Hat dieser die Noisemaps als Layer eingebunden ?
Ist auch ein Blureffekt dazugeschaltet ?
Da auch wieder ein Noisemap als Controllayer ?
Sieht Dein Comp dem aus dem Tutorial änhlich ?

Mach doch bitte mal ein Screenshot der Kompositionseffekte und Timeline.

mfg chmee


----------



## Kokoin (27. Oktober 2008)

also es sieht alles so aus wie auf den screen also Fraktal 1 -3 sehn genau so aus ich denke das einzige was ich falsch hab sind die feinheiten -.- ich geh nochmal alles schritt für schritt durch dann mach ich von jedem Fraktal nen screen

Mfg

KoKo


----------



## Kokoin (27. Oktober 2008)

http://www.uploadfreephotos.com/102708/1b401c984795c8199517f04a2f5b42af.htm

so 

da is das 
logo
Fraktal1
Fraktal2
Fraktal3

sieht ja eig genau so wie auf den screens aus wa ?


----------



## chmee (27. Oktober 2008)

Aber ich sehe nicht, dass Du Compund Blur und DisplacementMap mit den Noisemaps auf den Text angewendet hättest.. Alle Schritte ab 16.

mfg chmee


----------



## Kokoin (27. Oktober 2008)

hab ich ja auch noch net weil ich erst ma wissen wollte ob das so alles stimmt ?
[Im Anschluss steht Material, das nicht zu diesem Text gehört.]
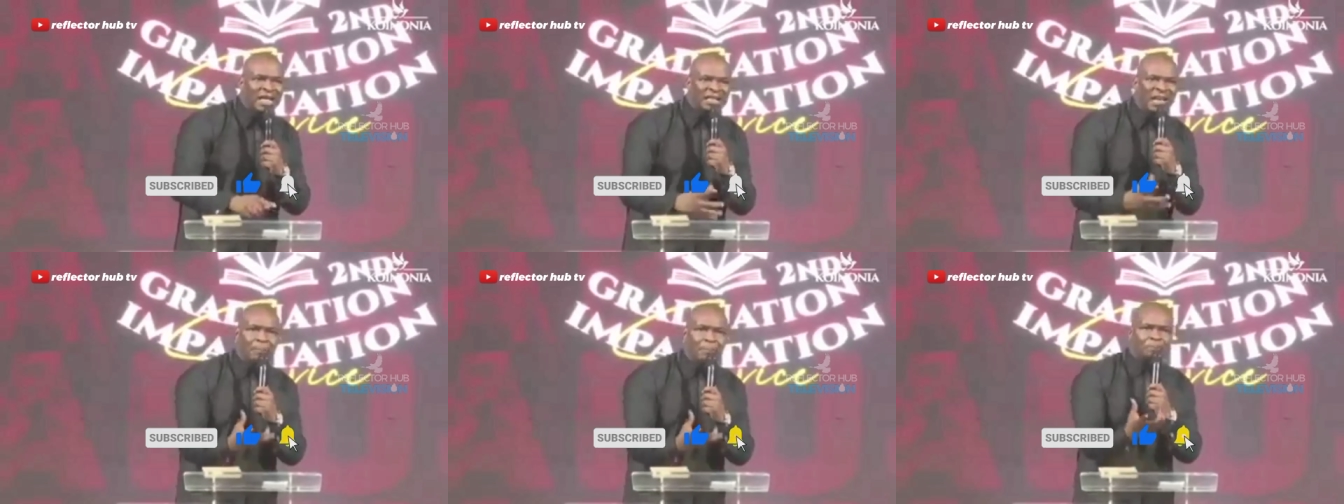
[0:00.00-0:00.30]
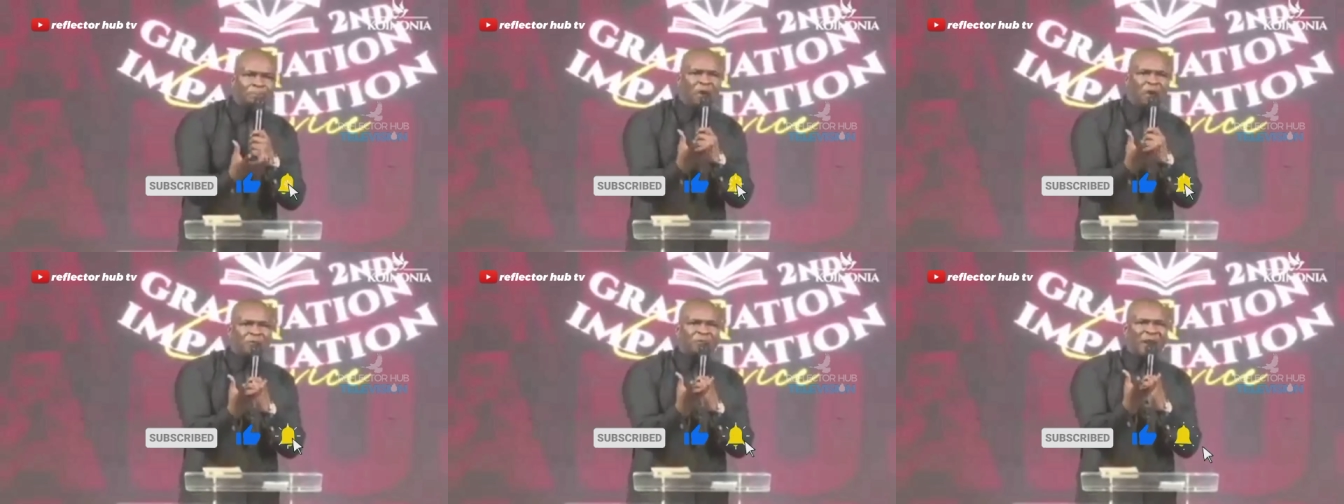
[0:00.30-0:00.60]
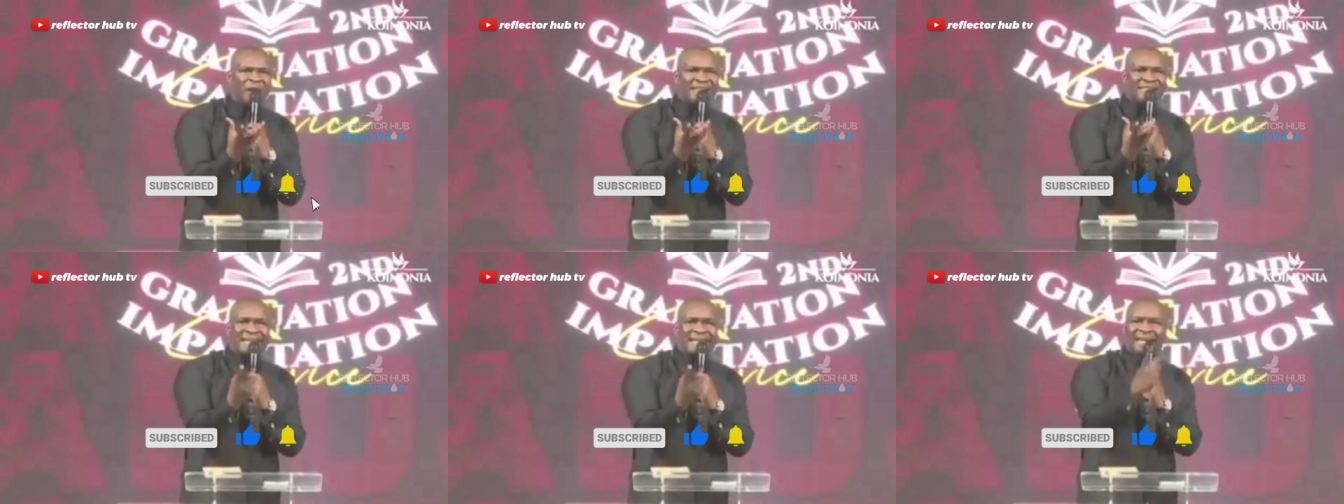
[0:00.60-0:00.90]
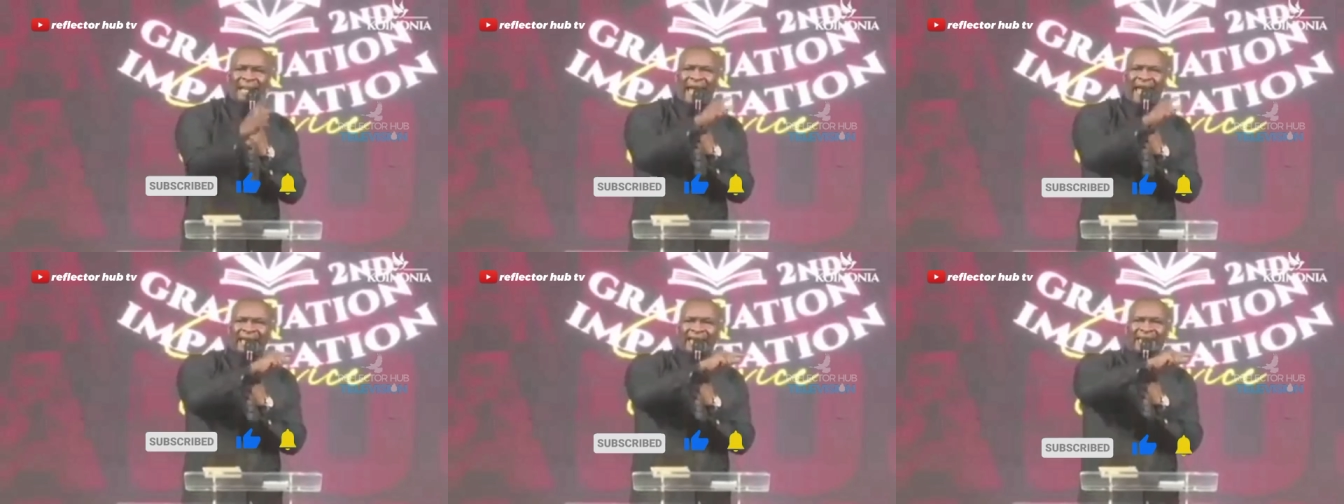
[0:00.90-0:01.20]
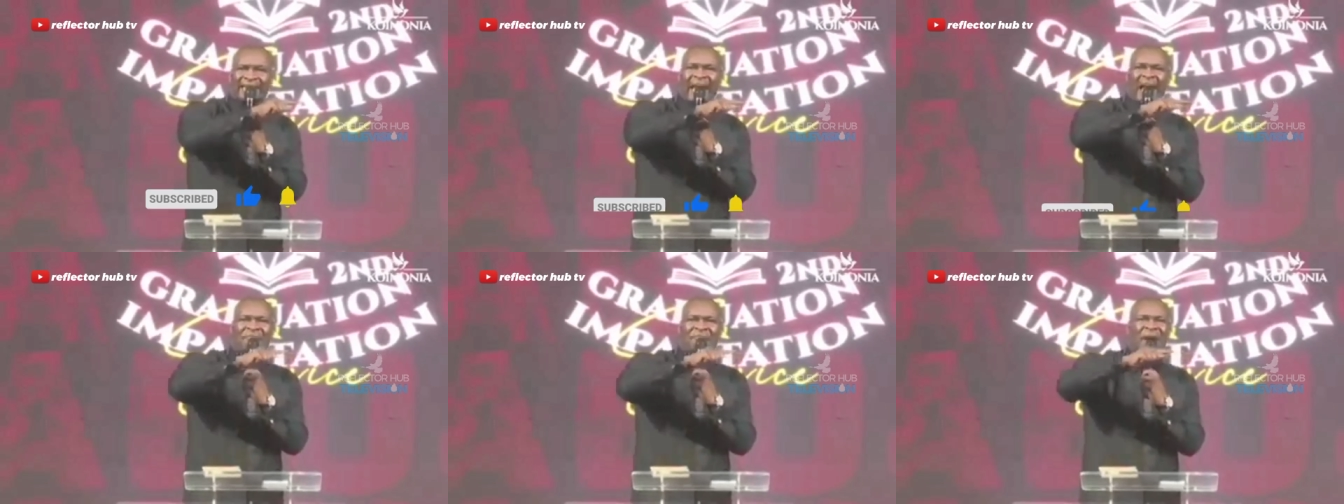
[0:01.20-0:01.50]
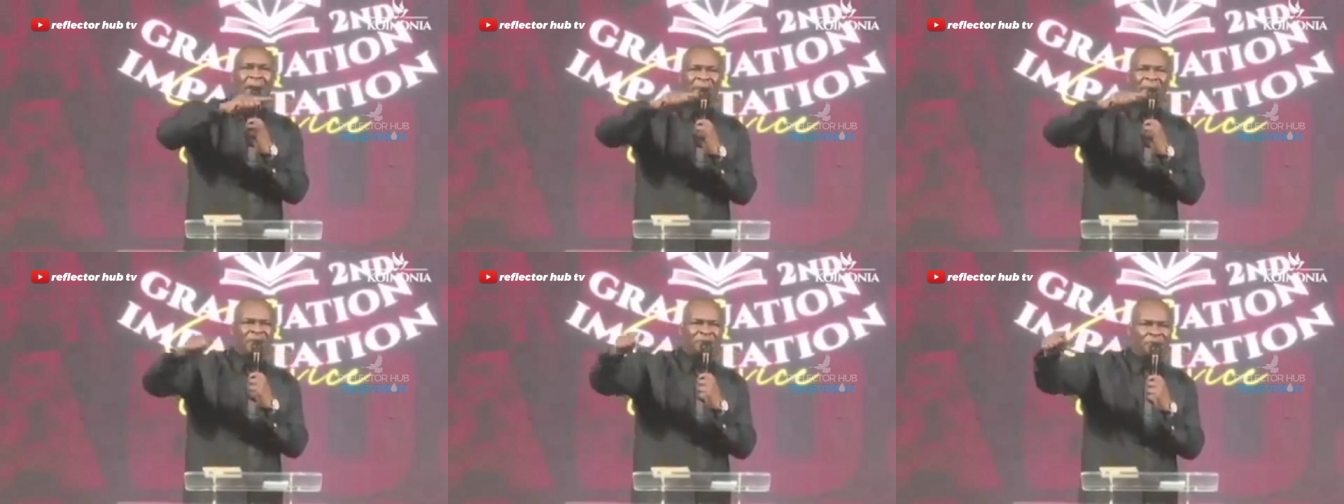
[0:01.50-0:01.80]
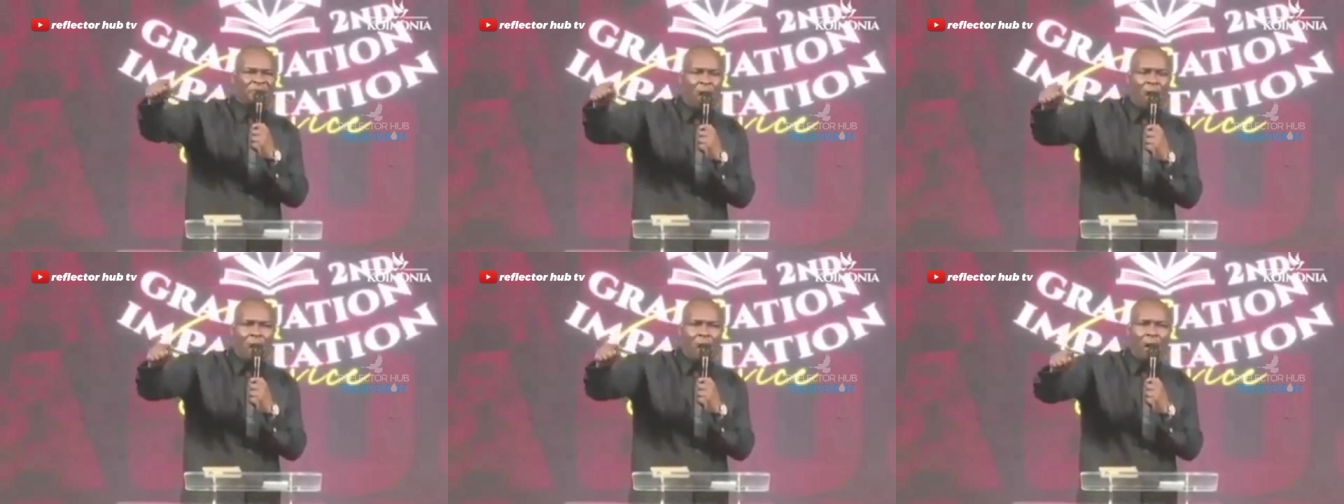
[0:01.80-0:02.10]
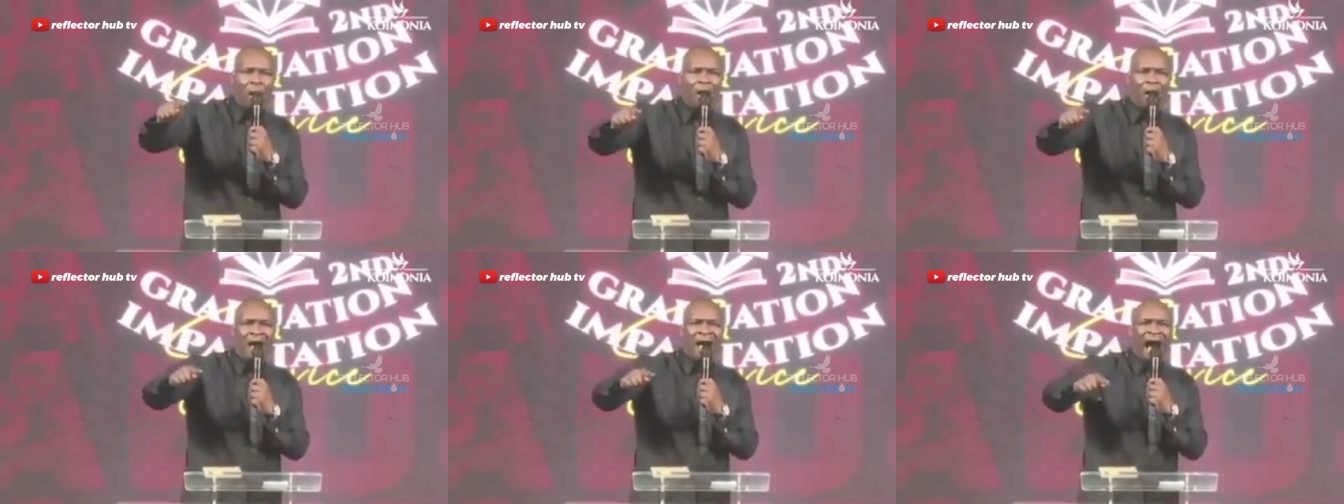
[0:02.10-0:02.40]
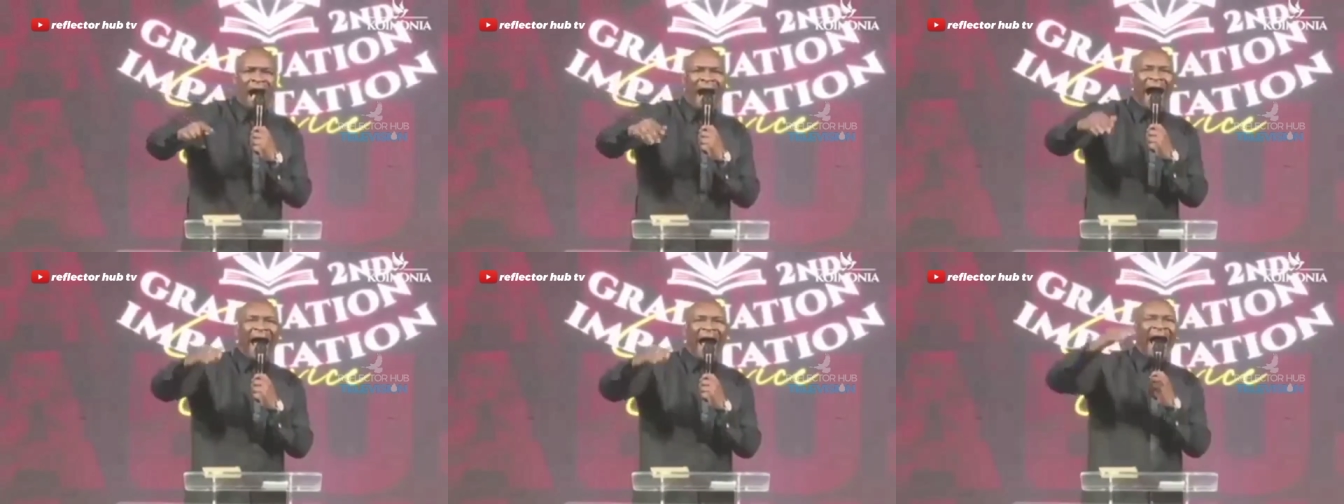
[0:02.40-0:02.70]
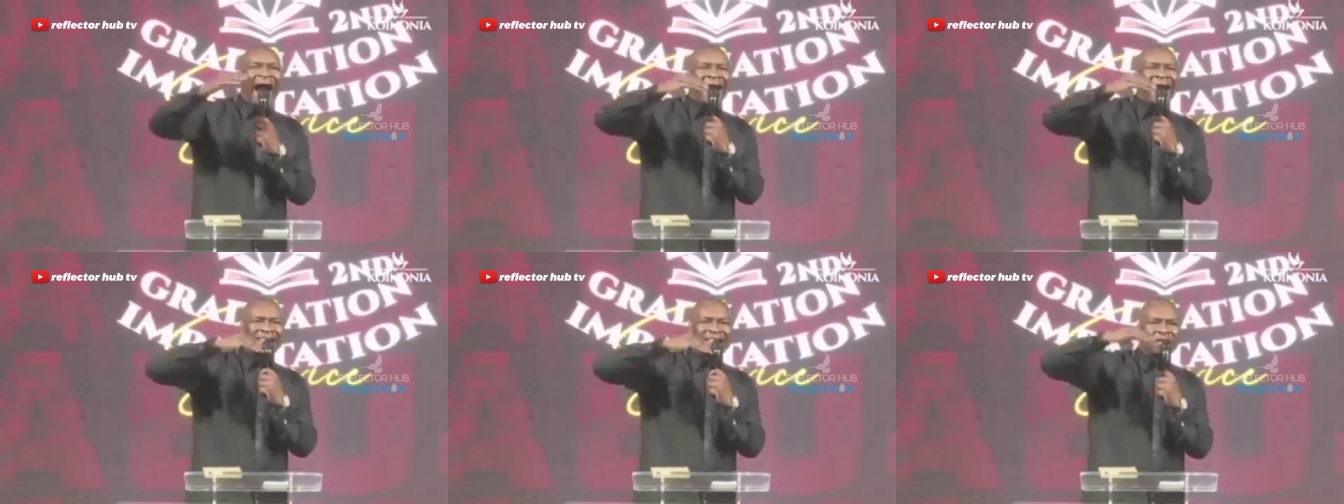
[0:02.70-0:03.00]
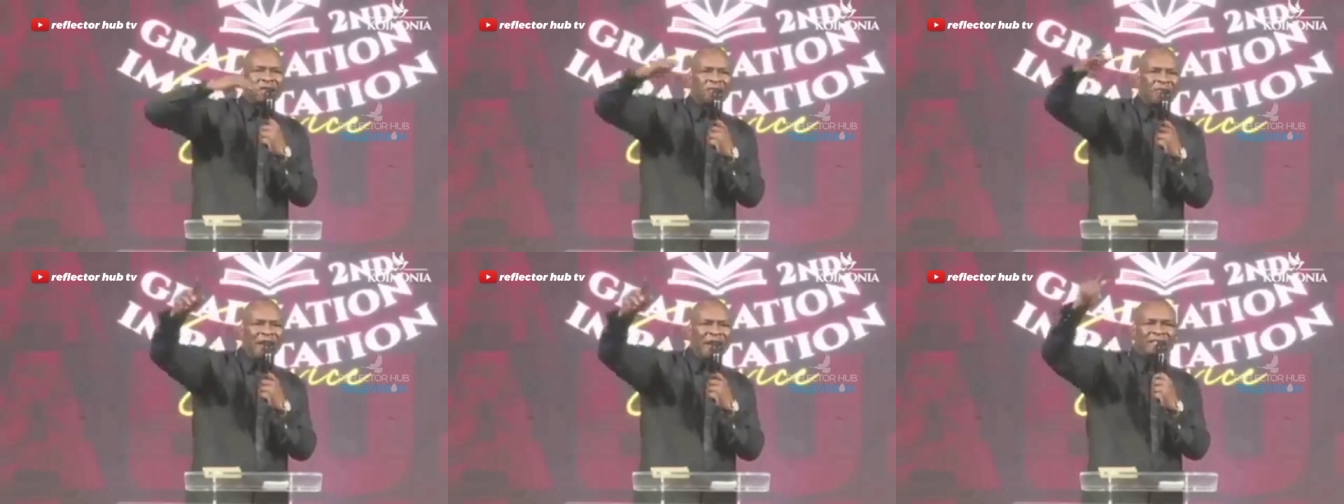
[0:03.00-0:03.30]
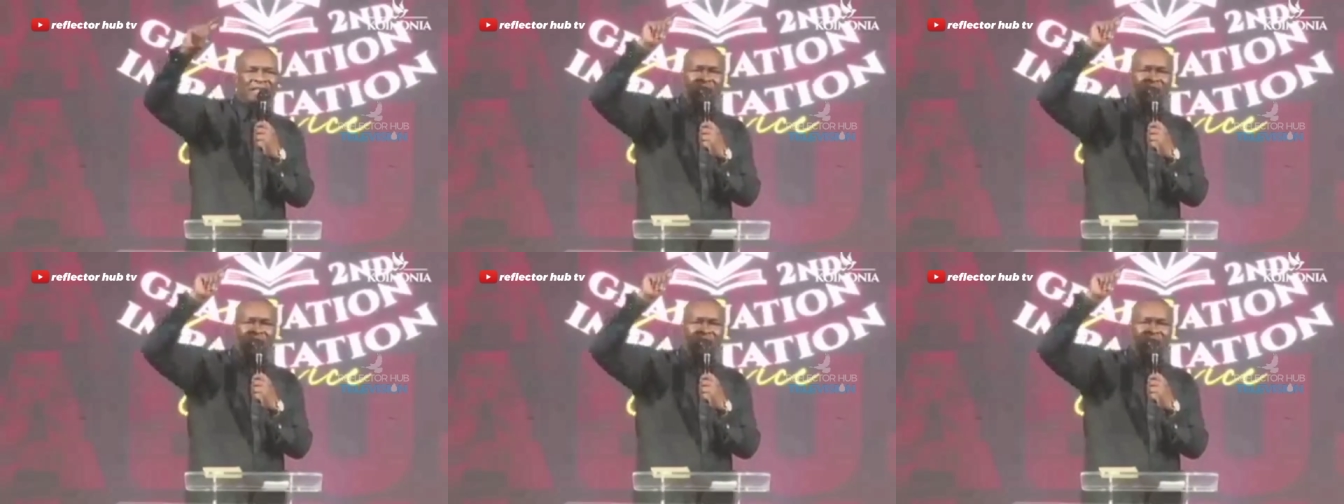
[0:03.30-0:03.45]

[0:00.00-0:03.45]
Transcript: the prophetic like never before I activate it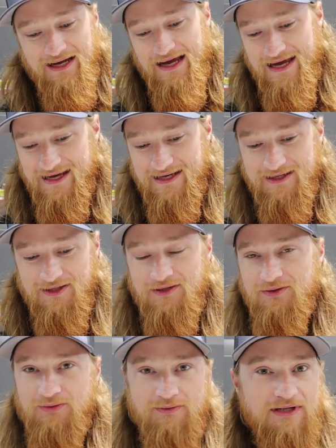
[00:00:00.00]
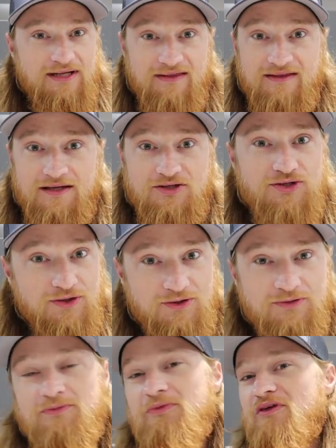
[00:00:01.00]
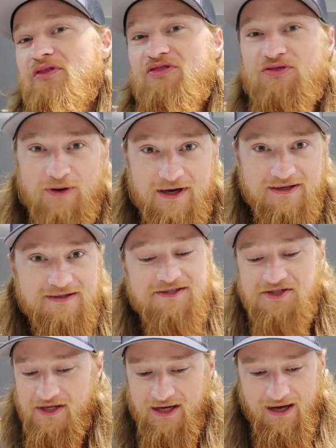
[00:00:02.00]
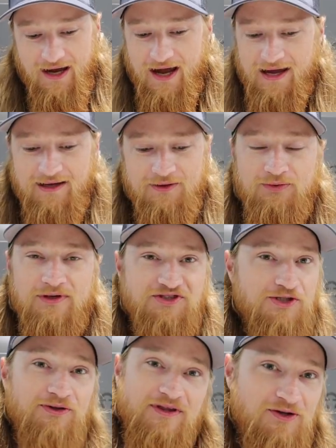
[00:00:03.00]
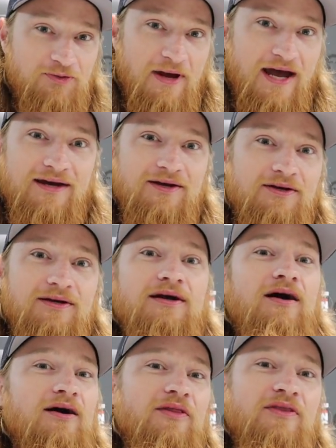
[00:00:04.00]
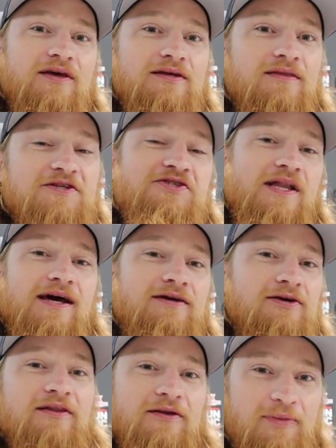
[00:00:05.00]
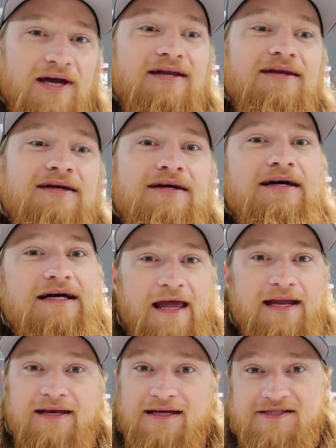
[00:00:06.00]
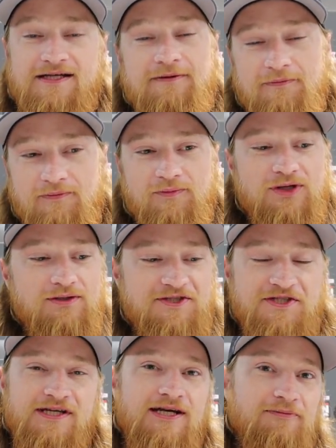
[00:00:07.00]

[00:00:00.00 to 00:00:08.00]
and we did the tube, the threads, and we showed the new pattern on the, the slider on the pen. And next up, you'll see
ab schritt 16 muss ich ja halt eig nur ne neue komp einfügen und alles darein haun und effekte drüber legen nur t das net da ist das logo dann links unten und durch die turbulenzen sieht man das logo ab und zu


----------



## chmee (27. Oktober 2008)

Sorry Kokoin, ich werde Dein Compositing nicht überprüfen "ob bis jetzt alles funktioniert".. Der eigentliche Effekt entsteht erst in den Punkten 16.+. Bis dahin war es nur Vorarbeit. Die Noisemaps (Fraktale Störung) mit den Farben sind zur Steuerung der Displacementmap ( Deutsch Versetzen, 20+23) und des Weichzeichners (19+22) gedacht. Bis jetzt solltest Du in den Noisemaps viel Bewegung sehen, mehr aber auch nicht.

mfg chmee


----------



## Kokoin (27. Oktober 2008)

also es kommt ja nur bewegung ins spiel von Evolution und Turbulenz oder 

kannst du mir den schriit vllt ma erklären ? also mit der stopuhr müssen sich die werte von standart auf die werte in dem screen ändern oder muss ich die werte auf die im screen angezeigten werte ändern und dann mit der stopuhr erhöhen


----------



## chmee (27. Oktober 2008)

Wenn die Stoppihr angeschaltet ist, kann man Keyframes setzen.
Das heisst, man kann mehrere Werte setzen und jene über Zeit "vollautomatsich" ändern lassen.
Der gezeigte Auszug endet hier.